Exercise> Output every entry below exactly, without its pictures.
** Dataset content follows **
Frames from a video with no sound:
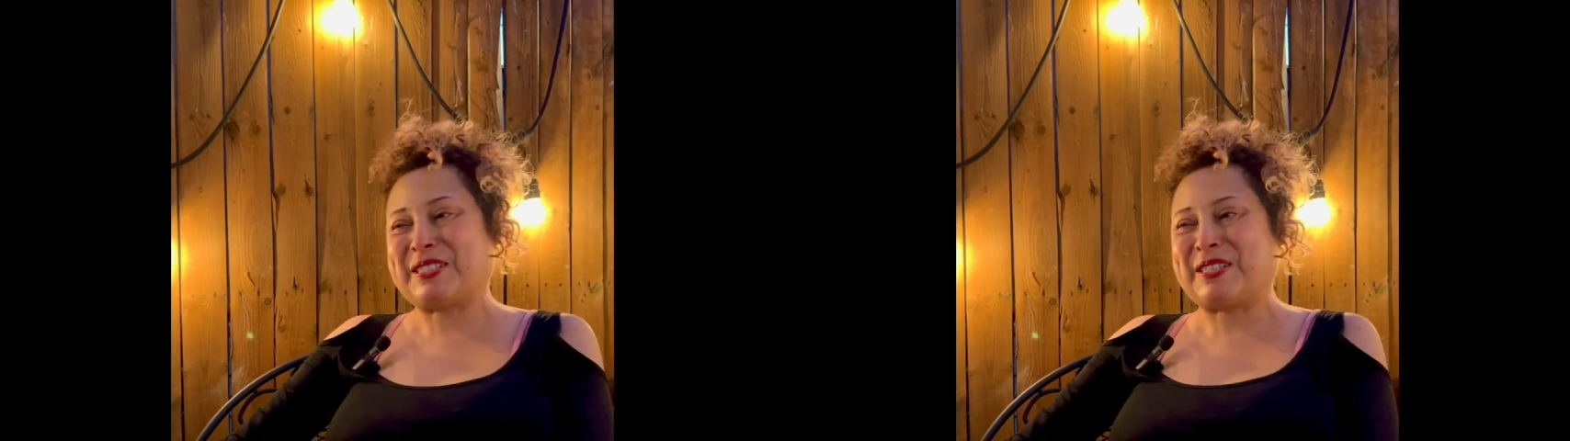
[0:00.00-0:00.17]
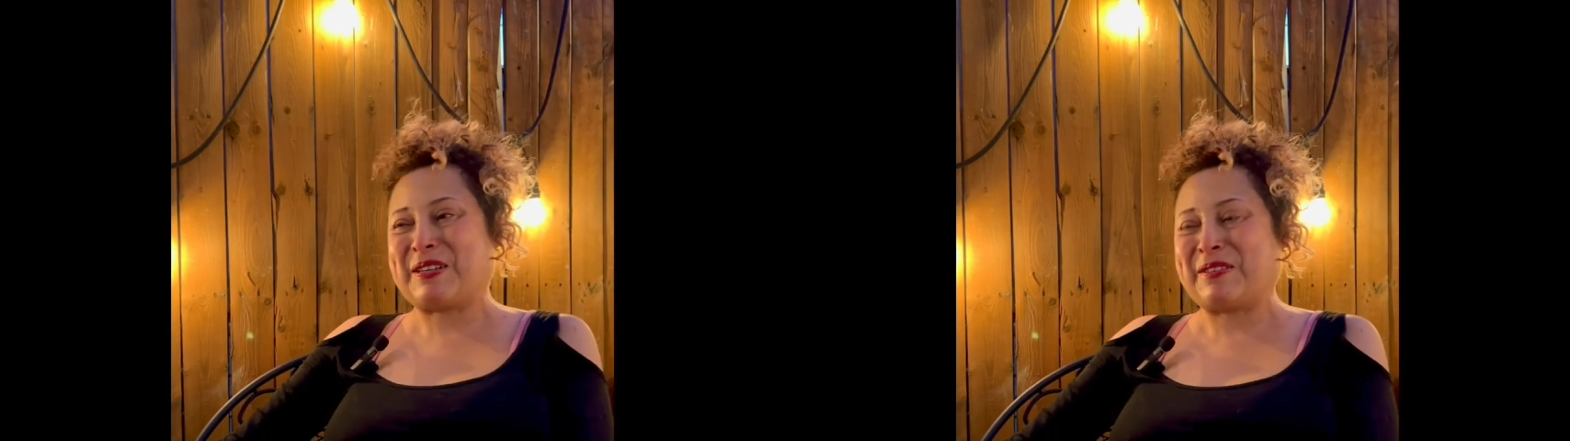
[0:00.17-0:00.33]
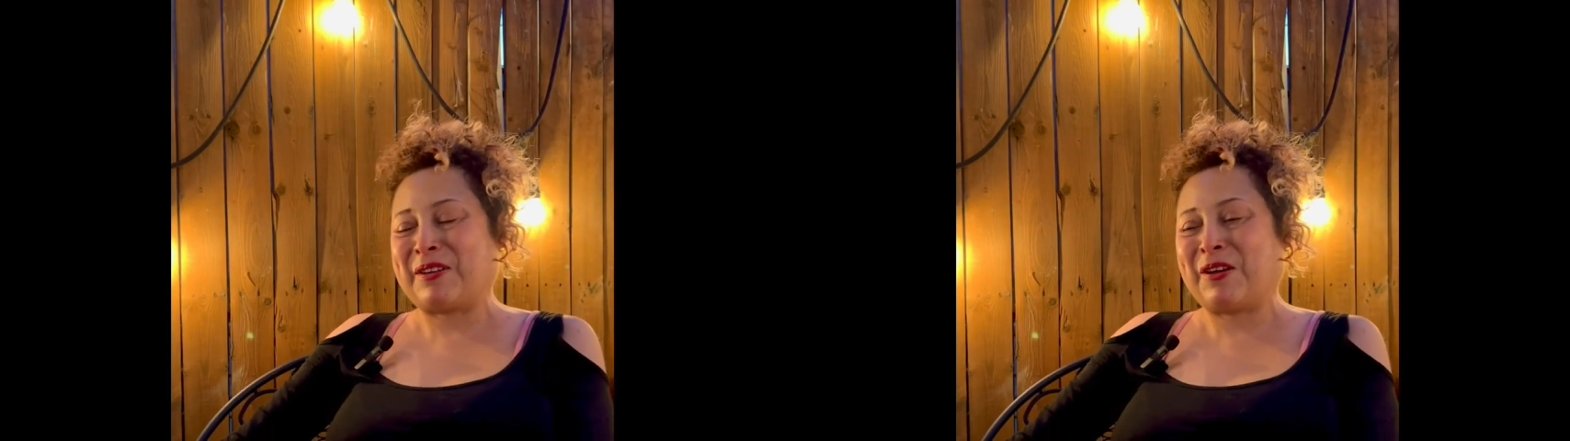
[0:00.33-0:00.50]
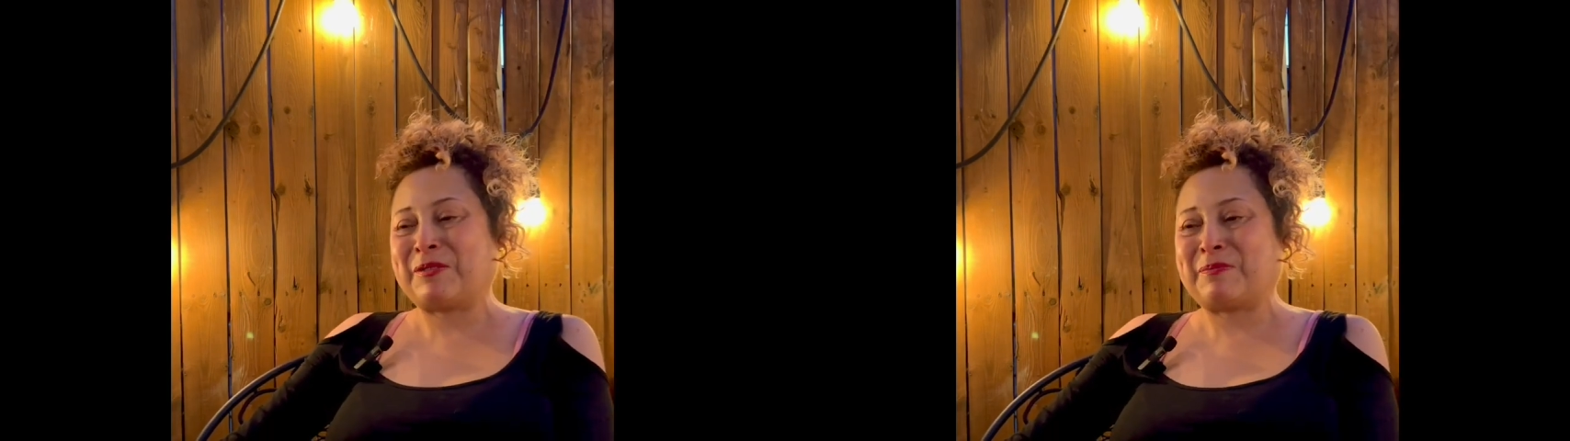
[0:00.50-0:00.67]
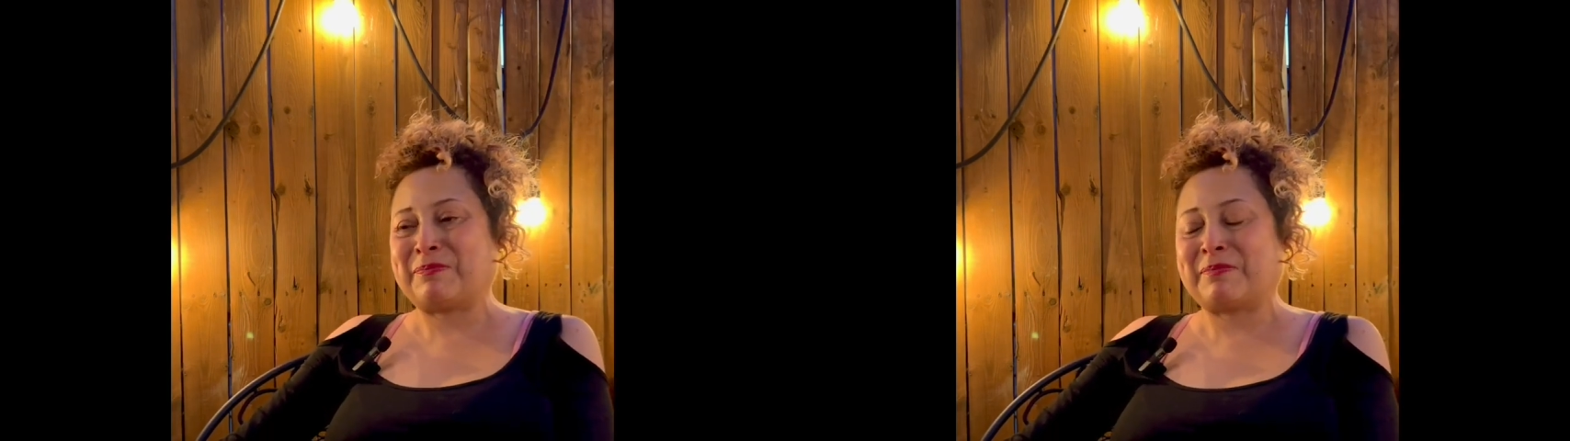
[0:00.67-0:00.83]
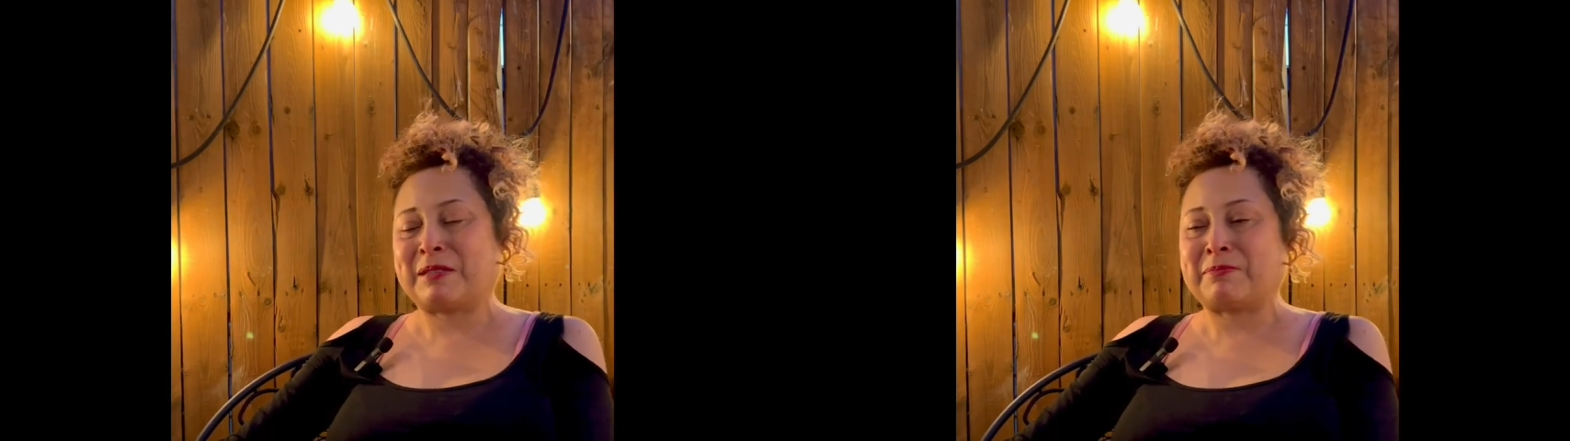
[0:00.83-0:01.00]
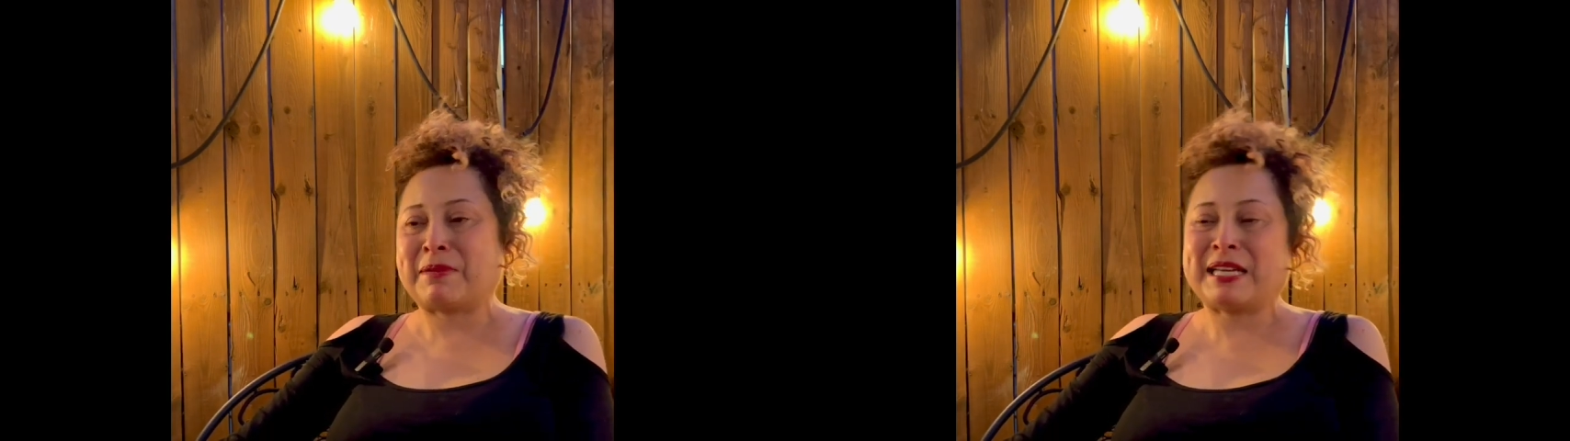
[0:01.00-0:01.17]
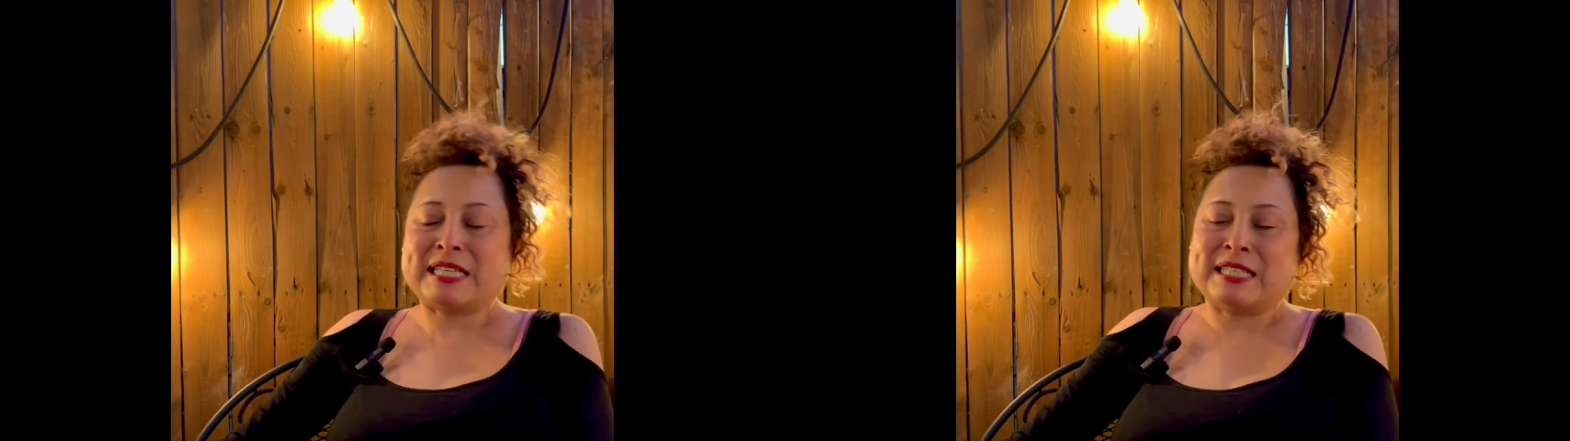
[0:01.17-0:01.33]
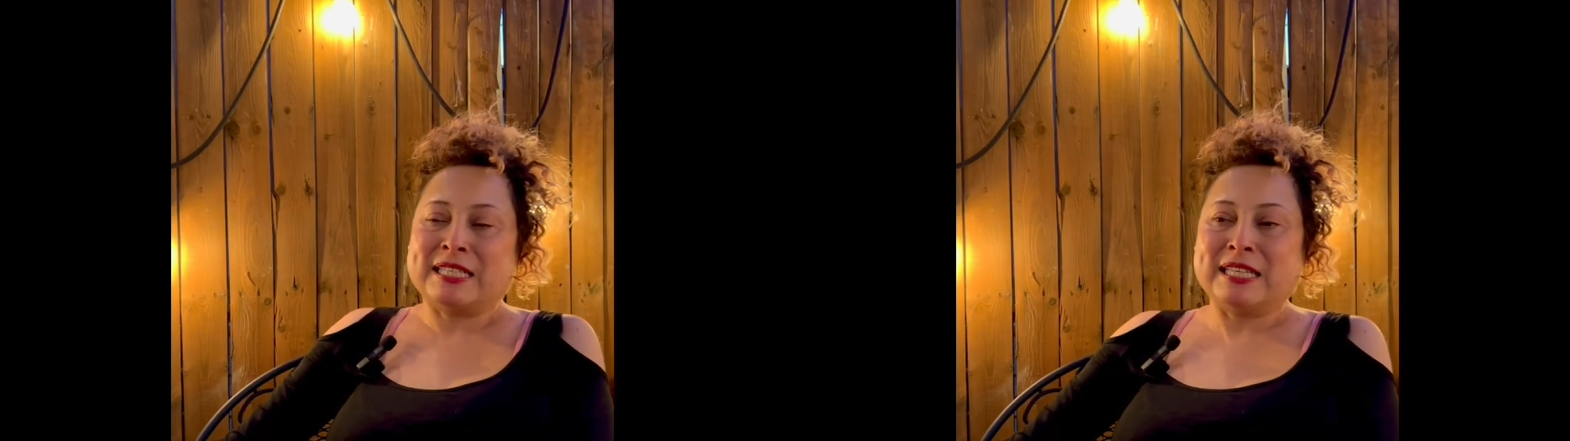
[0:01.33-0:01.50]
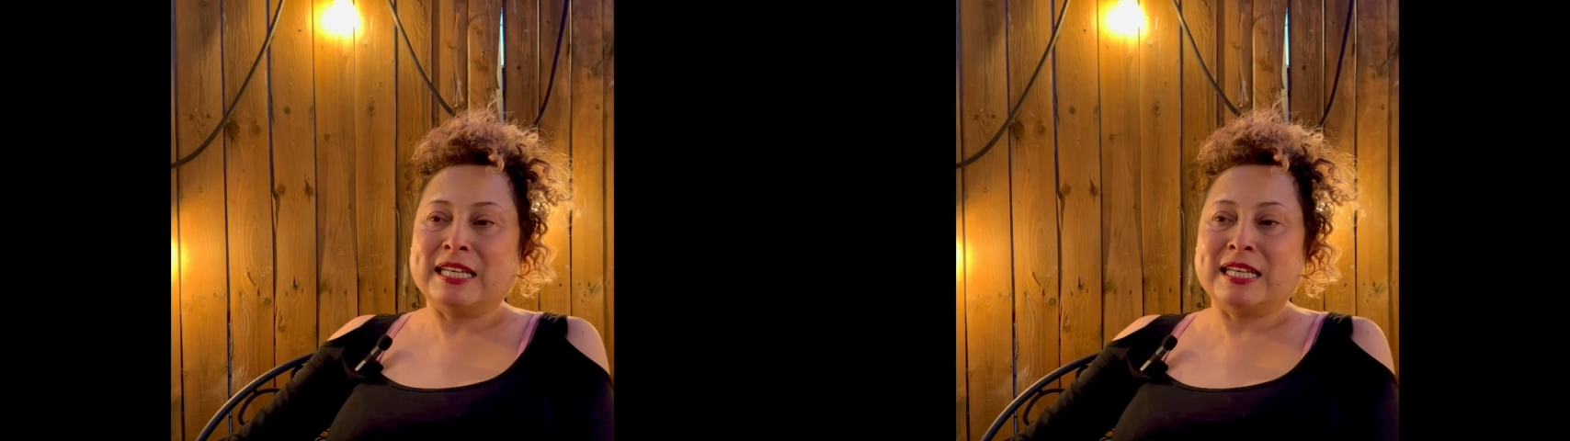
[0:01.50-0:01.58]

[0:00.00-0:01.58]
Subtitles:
not but many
** End of Dataset content **
Your response>
Frames from a video with no sound:
[0:00.00-0:00.17]
[0:00.17-0:00.33]
[0:00.33-0:00.50]
[0:00.50-0:00.67]
[0:00.67-0:00.83]
[0:00.83-0:01.00]
[0:01.00-0:01.17]
[0:01.17-0:01.33]
[0:01.33-0:01.50]
[0:01.50-0:01.58]

[0:00.00-0:01.58]
Subtitles:
not but many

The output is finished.